Do we feel safe and confident that they’ll be there with us as we go along on the road trips – or business trips – of life? Even though there will be plenty of bumps, high hills, low valleys, and rough roads ahead?
Or do we find that as much as we keep investing our time, emotions, love, and money into the relationship, it is no longer reliable? That it no longer makes us happy — in fact it seems to only cause grief and stress. The “drive” is gone. We no longer feel safe or assured that it will be dependable or be there with us, taking us along on our journey through life or business, no matter how rough the roads ahead may be.
If it’s the latter “car”, what should we do going forward? Does it make sense to continue to invest all that we’ve got, depleting all our time, energy, commitment, and love into it until we’ve got nothing left? All because we feel we “owe it” to the car to hang onto it?
So instead of realizing that neither one of us, nor the “car” are going to get any further ahead, we continue to hang onto the car.
Gradually, we stop caring. Its condition deteriorates even more and every time we look at it, our sense of resentment only grows. We begin to realize just how disappointed we are. That as much as we loved and invested our time and energy into keeping it running over the years — it no longer lives up to what we had hoped for — a lifetime of happiness and journeys together.
Ask yourself…. is it time for a new “Car”?
By letting go of a car that no longer provides us with any joy or brings any positive feelings — a car that continues to drain our emotional and mental well-being; we’re not saying that our time together didn’t mean anything or have any value. Or that we don’t appreciate all the wonderful journeys and memories we made together.
We’re just realizing that we still have a lot of miles left in ourselves. Road or Business trips we want to plan for our future.
And for that to happen, we need a reliable car, that we’ll enjoy, trust, and can depend upon.
One that makes us happy to be around. A car that we want to take on those future trips, confident that it’s going to be there with us, safely navigating any bumpy roads ahead.
This isn’t about quitting, or even not still loving the car — it’s about moving on. We’re not throwing away all our great memories with the car. It’s not that we don’t appreciate all those times together and the incredible value it may have brought into our life for all those years.
It’s about realizing when things are no longer working, and moving forward in life.
Knowing when it’s time to move on — for both of us.

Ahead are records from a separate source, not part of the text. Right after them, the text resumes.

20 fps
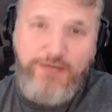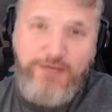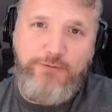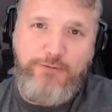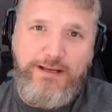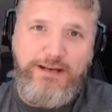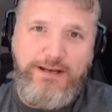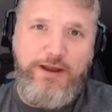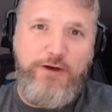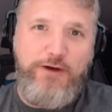
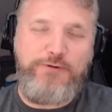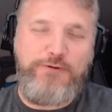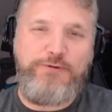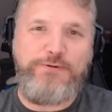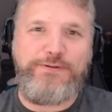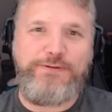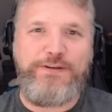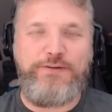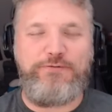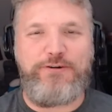We know
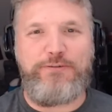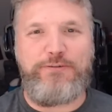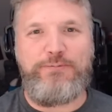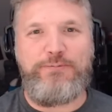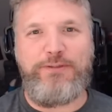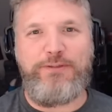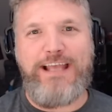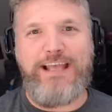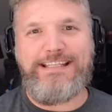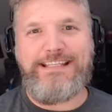who's going to
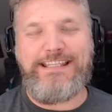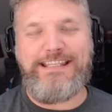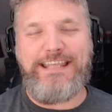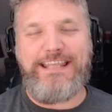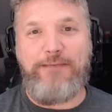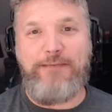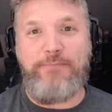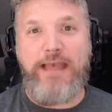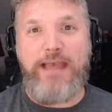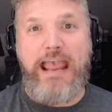replace
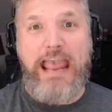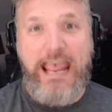them,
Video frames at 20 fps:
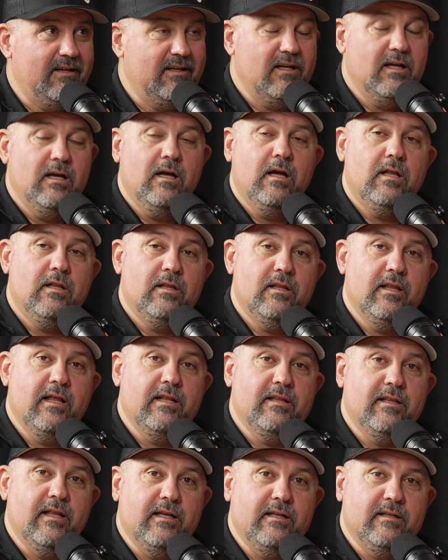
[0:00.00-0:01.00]
yeah. places to eat.
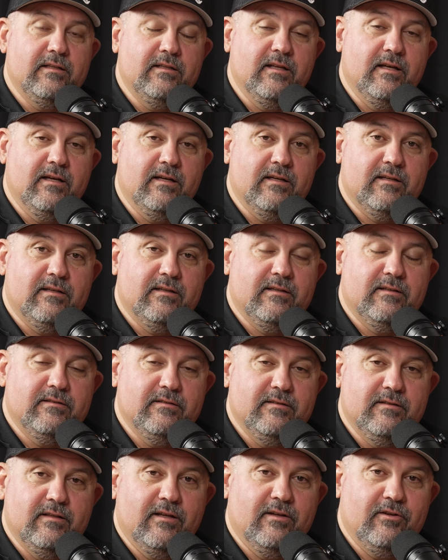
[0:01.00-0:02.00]
The the the,
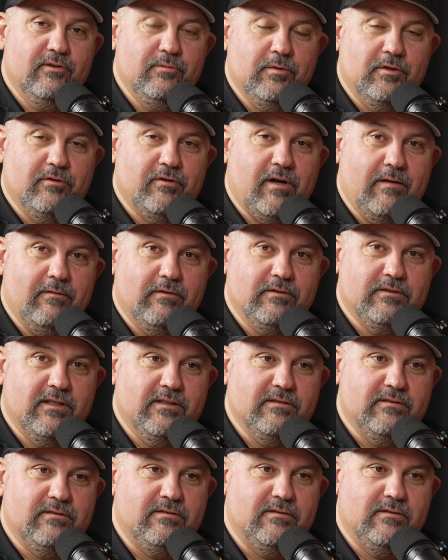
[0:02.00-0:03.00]
the Uber driver
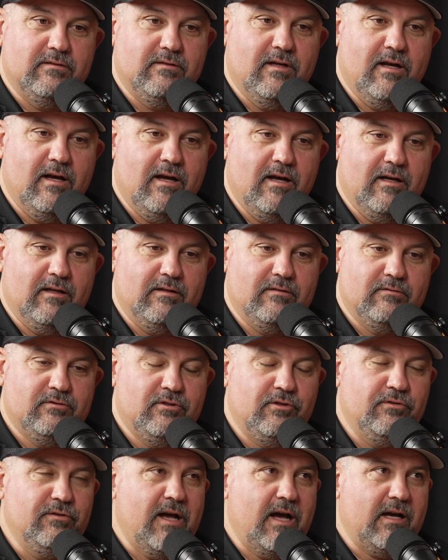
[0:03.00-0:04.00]
says. Uh,
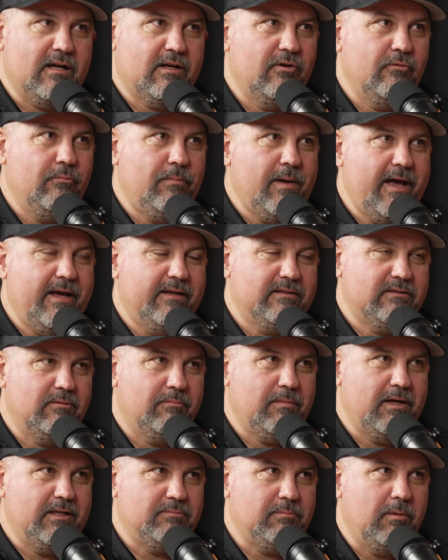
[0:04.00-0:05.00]
do not go past the
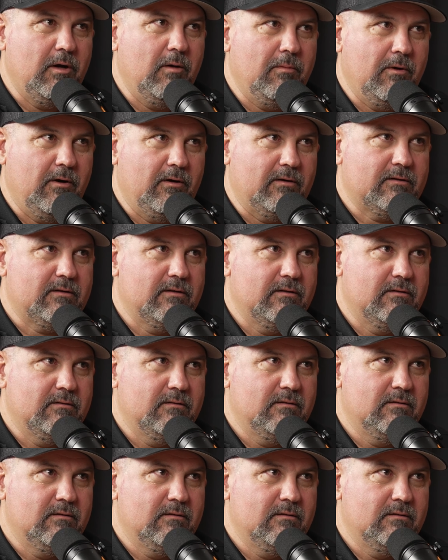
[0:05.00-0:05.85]
baseball park.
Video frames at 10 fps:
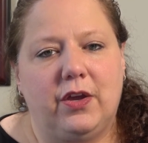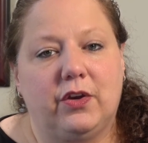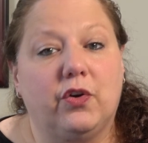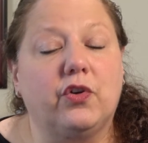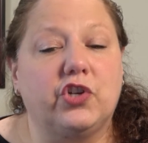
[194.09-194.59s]

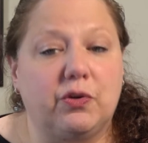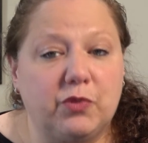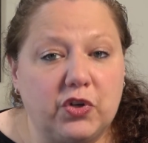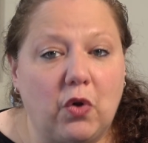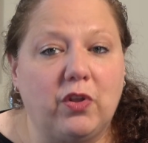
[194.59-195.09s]
Gershom
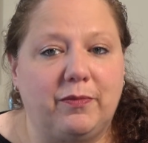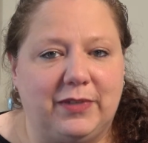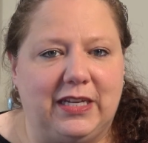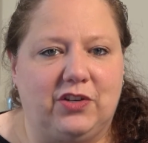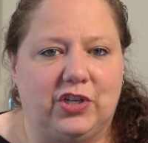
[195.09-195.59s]
Scholem
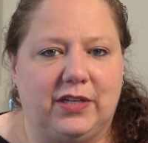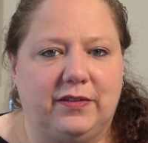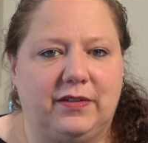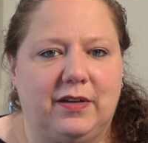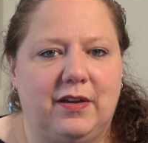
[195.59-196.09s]

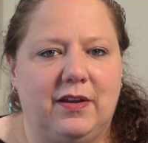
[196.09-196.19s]
teaches,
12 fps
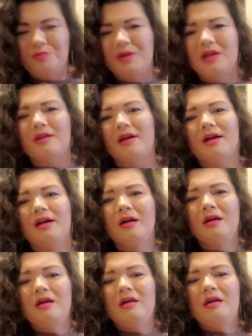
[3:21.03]
be there.
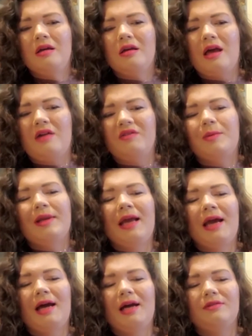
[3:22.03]
Everybody
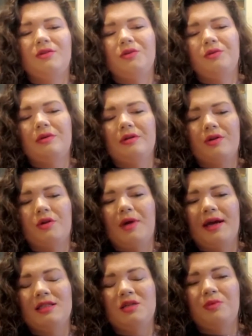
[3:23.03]
had the
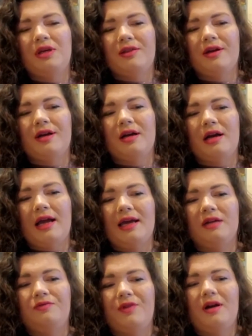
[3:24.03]
right to be there,
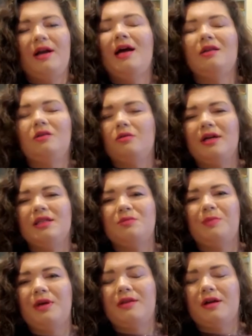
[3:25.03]
and Farrah had the right to
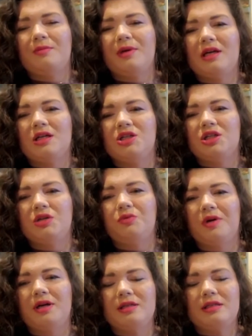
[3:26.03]
be there because she
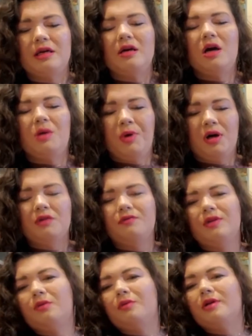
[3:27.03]
was a part of
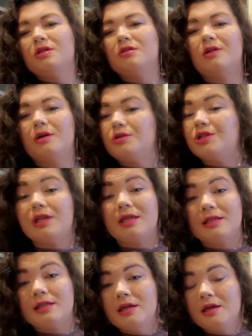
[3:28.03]
the original OGs,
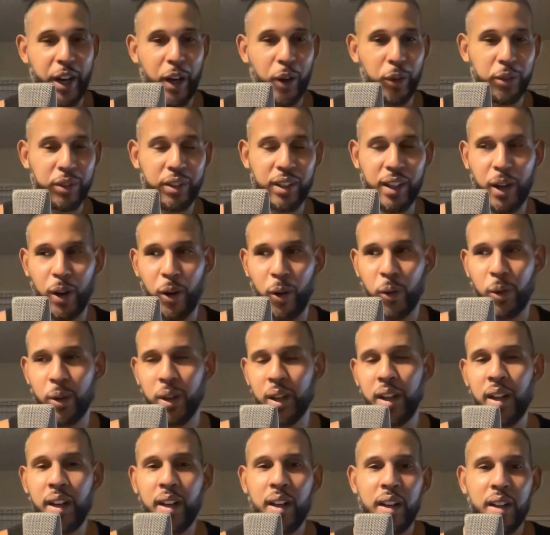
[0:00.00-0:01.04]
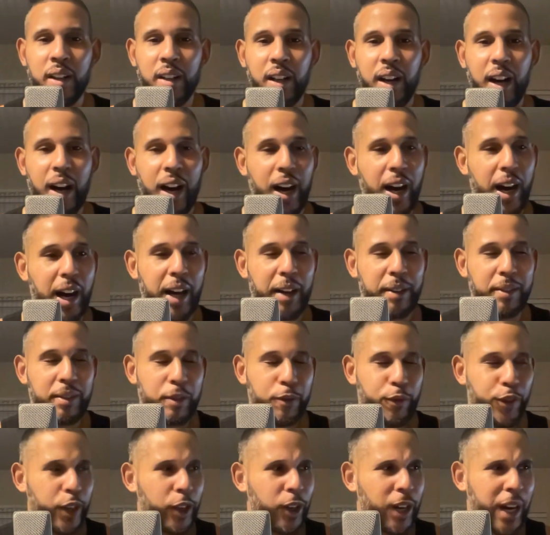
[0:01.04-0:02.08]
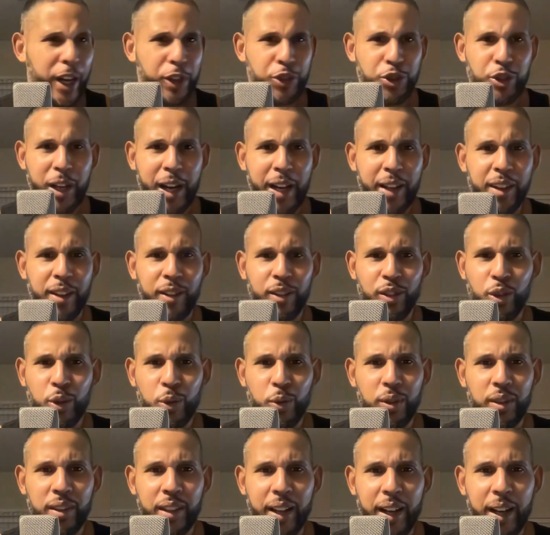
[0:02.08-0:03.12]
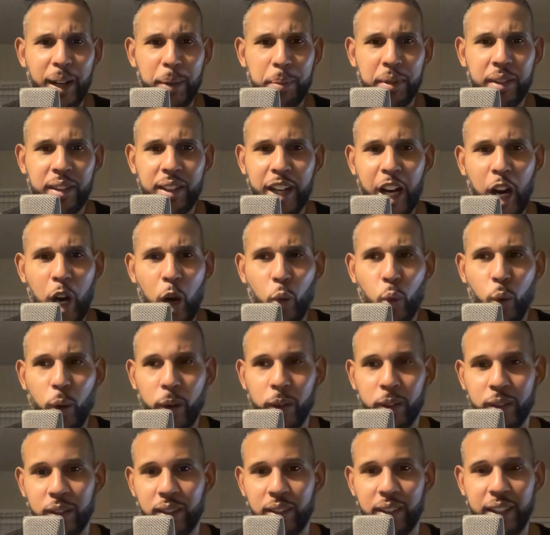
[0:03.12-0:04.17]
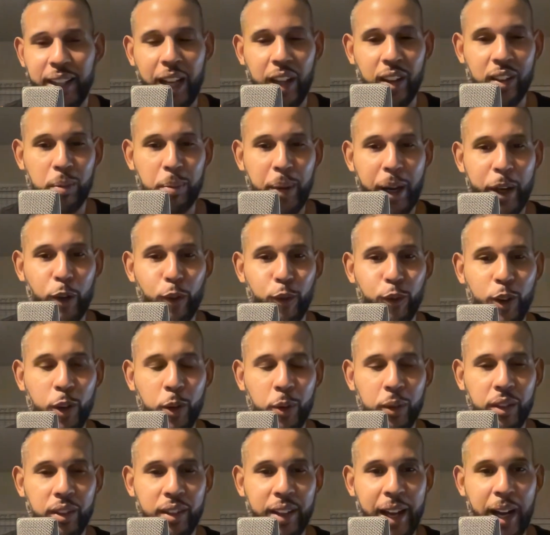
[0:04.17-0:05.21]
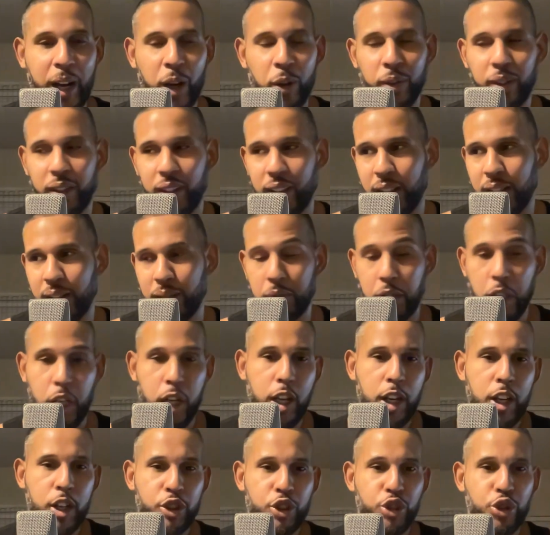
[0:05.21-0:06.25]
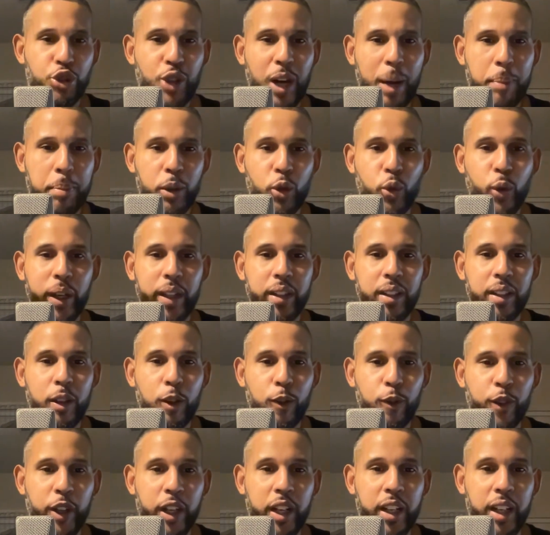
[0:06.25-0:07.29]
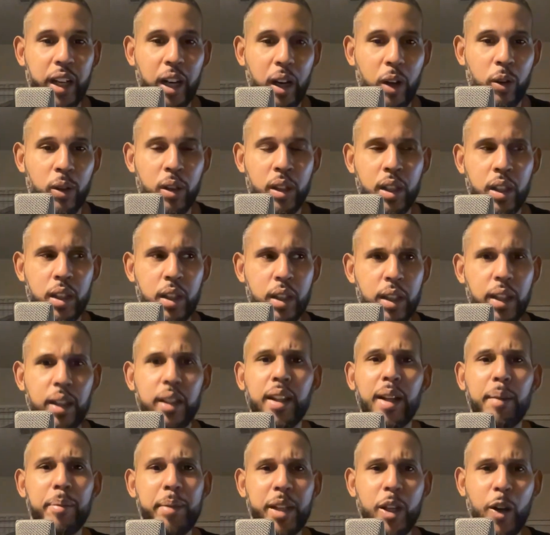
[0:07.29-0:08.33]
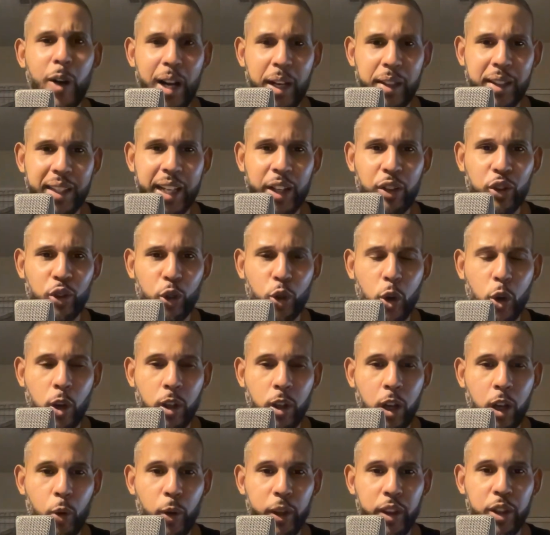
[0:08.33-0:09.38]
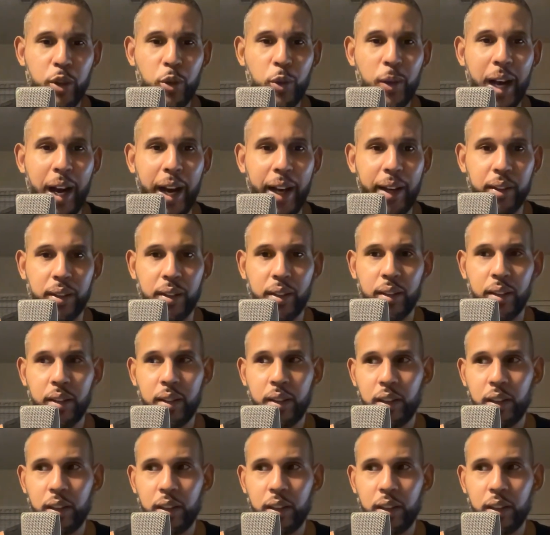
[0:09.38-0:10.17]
So figured I'd try this new setup, see how it works, see how this microphone sounds, and just drop a quick little video. Let me know how things are going on with you guys.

Constantly staring in the rearview mirror, looking at what we’ve passed by in life won’t get us any further ahead. It won’t bring us happiness. It won’t make us feel fulfilled.
We need to focus on what’s on the road ahead! Where do we want to go… see… explore?
And consider this — maybe, if we were to let that old car go, it will give someone else the opportunity to appreciate and breathe new life into it. Respect that car enough to realize that we would be selfish to hold it back. That we need to give it the chance to be loved and appreciated again. That someone else can care for it, and invest their time and energy so it can return to its original glory.
So we need to ask ourselves this. Does it still make sense to continue sinking everything we’ve got into a car that no longer makes us happy? Or is it time for us to move on and bring back some VA-VA-vroom into our life?